En el estanque dorado. Dirección de Magüi Mira. Palacio de Festivales de Santander.
Lo bueno de los clásicos es lo bien que mienten y lo marmóreo que lo dicen. Pero a pesar de Heráclito, programar En el estanque dorado como arranque de la nueva temporada del Palacio de Festivales de Cantabria ha sido un chapuzón con déjà vu, un bañarse dos veces en el mismo estanque y sin necesidad.

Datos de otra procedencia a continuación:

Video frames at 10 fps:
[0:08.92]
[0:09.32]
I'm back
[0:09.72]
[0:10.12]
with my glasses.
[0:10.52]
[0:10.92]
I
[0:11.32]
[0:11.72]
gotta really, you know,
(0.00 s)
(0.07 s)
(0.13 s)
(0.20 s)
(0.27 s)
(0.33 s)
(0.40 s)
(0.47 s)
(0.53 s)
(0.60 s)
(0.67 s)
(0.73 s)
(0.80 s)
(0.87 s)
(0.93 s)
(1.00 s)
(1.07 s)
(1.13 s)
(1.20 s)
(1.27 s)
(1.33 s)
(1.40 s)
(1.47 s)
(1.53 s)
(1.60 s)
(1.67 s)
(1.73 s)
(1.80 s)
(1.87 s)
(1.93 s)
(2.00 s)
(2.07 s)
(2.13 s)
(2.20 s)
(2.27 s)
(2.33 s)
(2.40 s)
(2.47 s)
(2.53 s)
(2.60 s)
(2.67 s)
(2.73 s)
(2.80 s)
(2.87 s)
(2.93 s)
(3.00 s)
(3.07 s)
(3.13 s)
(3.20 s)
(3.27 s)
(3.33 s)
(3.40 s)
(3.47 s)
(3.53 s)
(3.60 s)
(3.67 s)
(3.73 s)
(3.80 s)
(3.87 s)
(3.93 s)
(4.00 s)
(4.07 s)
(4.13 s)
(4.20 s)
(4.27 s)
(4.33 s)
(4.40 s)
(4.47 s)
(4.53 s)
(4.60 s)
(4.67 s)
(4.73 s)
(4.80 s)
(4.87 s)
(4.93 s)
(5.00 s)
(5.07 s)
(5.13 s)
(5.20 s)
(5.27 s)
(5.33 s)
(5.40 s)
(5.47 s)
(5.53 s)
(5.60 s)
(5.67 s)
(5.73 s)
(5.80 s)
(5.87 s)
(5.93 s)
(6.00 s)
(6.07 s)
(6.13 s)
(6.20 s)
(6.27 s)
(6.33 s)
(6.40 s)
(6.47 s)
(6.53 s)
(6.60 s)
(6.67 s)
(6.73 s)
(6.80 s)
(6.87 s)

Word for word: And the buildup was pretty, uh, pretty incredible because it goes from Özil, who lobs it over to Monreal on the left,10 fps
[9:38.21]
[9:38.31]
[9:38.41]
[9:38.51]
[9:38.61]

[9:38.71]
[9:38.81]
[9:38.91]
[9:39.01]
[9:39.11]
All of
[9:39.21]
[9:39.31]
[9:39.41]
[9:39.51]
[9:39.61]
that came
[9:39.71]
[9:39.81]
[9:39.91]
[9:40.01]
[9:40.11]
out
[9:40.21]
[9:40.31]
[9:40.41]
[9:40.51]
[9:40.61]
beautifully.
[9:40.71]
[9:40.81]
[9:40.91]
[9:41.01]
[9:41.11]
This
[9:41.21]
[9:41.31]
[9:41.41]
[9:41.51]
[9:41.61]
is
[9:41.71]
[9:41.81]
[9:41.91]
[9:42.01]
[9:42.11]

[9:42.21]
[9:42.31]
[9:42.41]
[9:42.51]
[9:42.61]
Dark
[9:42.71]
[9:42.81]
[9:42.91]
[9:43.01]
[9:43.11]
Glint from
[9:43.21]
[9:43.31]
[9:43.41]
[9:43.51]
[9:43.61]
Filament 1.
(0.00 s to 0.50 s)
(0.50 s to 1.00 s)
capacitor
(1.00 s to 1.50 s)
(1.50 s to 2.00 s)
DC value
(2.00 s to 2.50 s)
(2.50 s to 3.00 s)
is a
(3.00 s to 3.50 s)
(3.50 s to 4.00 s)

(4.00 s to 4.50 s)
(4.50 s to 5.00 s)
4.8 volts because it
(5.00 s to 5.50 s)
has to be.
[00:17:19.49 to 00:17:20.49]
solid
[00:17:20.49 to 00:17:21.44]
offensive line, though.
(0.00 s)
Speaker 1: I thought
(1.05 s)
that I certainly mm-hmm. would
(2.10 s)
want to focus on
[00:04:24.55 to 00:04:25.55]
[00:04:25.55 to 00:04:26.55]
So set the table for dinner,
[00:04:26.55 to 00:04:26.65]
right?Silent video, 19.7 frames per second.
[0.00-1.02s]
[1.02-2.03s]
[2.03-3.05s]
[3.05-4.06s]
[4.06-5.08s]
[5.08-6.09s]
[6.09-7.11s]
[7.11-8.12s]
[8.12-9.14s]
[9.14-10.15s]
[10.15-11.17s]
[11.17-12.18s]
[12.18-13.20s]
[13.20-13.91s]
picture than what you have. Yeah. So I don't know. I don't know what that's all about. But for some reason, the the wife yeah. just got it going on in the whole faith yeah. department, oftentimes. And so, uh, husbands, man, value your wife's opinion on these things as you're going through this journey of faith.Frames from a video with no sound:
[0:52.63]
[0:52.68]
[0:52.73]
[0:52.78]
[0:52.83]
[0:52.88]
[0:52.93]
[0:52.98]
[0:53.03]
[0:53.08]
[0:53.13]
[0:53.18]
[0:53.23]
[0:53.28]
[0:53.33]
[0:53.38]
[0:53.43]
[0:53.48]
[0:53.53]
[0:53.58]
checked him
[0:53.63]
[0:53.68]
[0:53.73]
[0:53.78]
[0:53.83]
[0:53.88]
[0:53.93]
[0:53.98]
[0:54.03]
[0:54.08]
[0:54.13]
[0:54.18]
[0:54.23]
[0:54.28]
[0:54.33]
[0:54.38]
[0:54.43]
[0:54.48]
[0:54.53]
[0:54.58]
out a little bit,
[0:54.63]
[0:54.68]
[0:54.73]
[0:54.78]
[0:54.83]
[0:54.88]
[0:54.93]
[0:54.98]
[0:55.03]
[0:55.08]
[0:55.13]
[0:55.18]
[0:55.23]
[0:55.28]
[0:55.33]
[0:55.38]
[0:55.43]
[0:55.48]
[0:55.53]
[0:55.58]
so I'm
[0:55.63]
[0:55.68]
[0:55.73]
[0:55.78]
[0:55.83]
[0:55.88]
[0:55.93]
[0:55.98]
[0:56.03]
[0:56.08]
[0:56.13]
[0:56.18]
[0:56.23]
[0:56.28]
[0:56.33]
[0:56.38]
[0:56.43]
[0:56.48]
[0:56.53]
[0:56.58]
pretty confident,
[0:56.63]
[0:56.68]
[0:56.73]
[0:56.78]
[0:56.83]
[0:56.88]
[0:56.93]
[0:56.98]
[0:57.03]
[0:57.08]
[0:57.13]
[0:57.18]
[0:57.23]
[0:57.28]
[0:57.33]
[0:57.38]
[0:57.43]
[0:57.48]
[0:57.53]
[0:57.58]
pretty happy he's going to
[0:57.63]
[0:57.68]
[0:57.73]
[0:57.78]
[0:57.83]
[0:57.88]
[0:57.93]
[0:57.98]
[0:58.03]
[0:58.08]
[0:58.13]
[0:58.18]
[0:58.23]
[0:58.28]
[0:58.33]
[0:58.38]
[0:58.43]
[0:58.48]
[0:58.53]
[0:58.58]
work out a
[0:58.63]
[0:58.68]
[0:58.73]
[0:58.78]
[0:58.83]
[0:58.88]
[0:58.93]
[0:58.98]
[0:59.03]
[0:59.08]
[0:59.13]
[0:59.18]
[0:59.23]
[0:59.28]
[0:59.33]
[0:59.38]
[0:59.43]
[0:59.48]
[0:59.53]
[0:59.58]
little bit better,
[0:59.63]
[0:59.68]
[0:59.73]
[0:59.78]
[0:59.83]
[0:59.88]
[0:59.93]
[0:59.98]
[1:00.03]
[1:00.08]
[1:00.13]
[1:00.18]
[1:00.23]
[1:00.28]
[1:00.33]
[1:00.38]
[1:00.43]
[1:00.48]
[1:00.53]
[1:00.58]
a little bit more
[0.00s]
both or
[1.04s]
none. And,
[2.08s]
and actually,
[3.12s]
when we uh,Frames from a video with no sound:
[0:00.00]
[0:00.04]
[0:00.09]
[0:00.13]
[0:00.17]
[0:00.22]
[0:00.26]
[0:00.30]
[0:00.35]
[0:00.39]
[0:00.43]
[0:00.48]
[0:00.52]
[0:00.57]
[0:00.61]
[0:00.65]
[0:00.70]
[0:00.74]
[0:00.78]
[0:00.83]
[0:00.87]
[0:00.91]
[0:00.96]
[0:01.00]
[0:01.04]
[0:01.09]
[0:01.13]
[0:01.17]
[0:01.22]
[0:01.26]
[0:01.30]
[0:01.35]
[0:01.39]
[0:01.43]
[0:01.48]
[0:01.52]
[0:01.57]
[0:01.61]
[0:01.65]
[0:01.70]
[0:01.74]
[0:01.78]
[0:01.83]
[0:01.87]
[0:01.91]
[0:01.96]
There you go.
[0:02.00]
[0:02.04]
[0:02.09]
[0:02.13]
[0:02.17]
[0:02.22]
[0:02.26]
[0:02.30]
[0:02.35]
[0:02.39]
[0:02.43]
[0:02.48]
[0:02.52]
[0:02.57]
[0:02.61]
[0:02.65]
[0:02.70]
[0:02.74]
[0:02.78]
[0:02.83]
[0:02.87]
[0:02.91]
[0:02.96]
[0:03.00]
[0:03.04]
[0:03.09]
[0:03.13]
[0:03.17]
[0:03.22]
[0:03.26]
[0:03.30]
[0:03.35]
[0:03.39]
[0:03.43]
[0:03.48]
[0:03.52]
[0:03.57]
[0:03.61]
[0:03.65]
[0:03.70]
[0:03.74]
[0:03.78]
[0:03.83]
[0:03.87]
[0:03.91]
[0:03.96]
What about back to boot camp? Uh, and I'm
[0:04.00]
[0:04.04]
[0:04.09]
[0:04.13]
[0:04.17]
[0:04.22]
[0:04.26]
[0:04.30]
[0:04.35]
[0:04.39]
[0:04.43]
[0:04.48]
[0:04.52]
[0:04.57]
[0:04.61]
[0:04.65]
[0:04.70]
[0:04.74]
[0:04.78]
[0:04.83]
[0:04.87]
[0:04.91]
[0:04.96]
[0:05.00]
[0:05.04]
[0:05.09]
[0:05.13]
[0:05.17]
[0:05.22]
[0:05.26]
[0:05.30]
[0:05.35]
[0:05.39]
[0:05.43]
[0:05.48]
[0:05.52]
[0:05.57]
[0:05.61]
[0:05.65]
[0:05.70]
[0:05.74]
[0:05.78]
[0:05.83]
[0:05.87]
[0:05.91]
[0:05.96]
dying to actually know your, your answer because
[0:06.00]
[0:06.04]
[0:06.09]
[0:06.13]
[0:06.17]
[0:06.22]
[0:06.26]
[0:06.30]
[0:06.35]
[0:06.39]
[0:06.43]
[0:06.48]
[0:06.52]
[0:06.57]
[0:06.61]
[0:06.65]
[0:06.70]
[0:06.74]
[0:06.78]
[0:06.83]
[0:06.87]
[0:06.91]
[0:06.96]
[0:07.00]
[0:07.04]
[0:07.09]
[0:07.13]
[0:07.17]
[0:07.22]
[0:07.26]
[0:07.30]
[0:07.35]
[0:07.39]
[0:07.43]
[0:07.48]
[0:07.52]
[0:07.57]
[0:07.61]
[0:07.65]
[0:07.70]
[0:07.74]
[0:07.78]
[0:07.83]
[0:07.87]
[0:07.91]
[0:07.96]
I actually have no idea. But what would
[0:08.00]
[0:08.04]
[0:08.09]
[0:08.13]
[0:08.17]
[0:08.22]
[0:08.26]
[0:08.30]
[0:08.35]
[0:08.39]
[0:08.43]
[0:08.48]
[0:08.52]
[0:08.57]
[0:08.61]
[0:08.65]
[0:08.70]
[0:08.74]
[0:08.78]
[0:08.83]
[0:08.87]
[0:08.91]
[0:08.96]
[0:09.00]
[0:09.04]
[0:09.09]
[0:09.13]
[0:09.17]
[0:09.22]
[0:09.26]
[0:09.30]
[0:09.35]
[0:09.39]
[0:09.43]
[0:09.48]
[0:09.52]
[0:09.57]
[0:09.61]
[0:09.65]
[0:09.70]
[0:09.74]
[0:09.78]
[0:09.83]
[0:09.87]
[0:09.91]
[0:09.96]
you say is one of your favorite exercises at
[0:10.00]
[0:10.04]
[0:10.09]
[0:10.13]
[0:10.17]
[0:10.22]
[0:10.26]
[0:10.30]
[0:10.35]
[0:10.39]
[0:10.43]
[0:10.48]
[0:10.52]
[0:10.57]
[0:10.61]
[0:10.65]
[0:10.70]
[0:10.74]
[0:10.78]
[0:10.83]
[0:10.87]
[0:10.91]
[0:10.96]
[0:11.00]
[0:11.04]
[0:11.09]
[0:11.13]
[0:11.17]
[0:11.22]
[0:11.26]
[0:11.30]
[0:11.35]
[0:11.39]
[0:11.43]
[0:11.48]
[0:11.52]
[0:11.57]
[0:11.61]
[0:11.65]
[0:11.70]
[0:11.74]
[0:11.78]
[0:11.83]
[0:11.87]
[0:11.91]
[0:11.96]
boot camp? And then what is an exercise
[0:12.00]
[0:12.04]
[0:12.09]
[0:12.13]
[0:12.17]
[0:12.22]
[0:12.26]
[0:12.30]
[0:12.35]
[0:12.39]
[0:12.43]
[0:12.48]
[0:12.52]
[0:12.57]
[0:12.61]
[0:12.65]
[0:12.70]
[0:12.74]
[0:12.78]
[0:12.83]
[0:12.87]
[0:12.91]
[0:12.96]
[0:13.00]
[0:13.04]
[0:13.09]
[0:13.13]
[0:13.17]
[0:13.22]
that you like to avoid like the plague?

Sin comparar el montaje escénico de Magüi Mira con la celebrada película de Mark Rydell —pues partimos de un texto de Ernest Thompson, teatral en origen—, nos sentamos ante algo que ya nos sabemos y que presumiríamos caso de volver a presenciarlo. Y no precisamente por haber visto la película. La obra de Thompson, paradójicamente juvenil pese a su tema, tiene poco que ofrecer. Planteamiento, nudo y desenlace son una sola cosa, un continuum en el que «nada fluye» y del que poco cabe esperar, porque todo se dice y se repite desde la primera línea, y porque ya su propio título nos alerta sobre la ausencia absoluta de acción, a pesar de la prolija duración de la función.
El asunto se teje con unos diálogos que están muy bien pulidos en algunos de sus pasajes, en especial en las escenas entre el matrimonio, propicias a la ternura fácil y a la sonrisa; pero que muestran caídas en otros, por incongruentes, bruscos, reiterativos o precipitados. Es natural, pues, que por la propia naturaleza del texto y por la veteranía —en todos los sentidos— de los dos actores principales, sean éstos quienes se granjeen la empatía del público. Héctor Alterio, aun con alguna dificultad de dicción, está convincente y cómodo en su Norman suavemente irónico, un viejo cascarrabias de lengua hábil y menos preocupado que escéptico ante su posible muerte. Su esposa, Etel, es una hiperactiva Lola Herrera, salerosa, abnegada, no sin ingenio lingüístico, aferrada a la inmovilidad del estanque como garantía contra los desgastes de la edad. Los papeles de la hija, yerno y nieto discurren en las tablas con ritmo mal calculado, escasa entrega y, sin duda, menor intensidad que en el texto original.
La escenografía y apoyo musical son correctos pero convencionales —unos muebles clásicos, un esquema de bosque proyectado...—, y resultan demasiado estáticos a lo largo de la representación, con el único exceso de los subrayados cambios de luz.
En suma, montaje agridulce y sentimental en que el estanque es el espectador y los actores amables piedrecillas que se limitan a perturbar con pacíficas ondas nuestras aguas.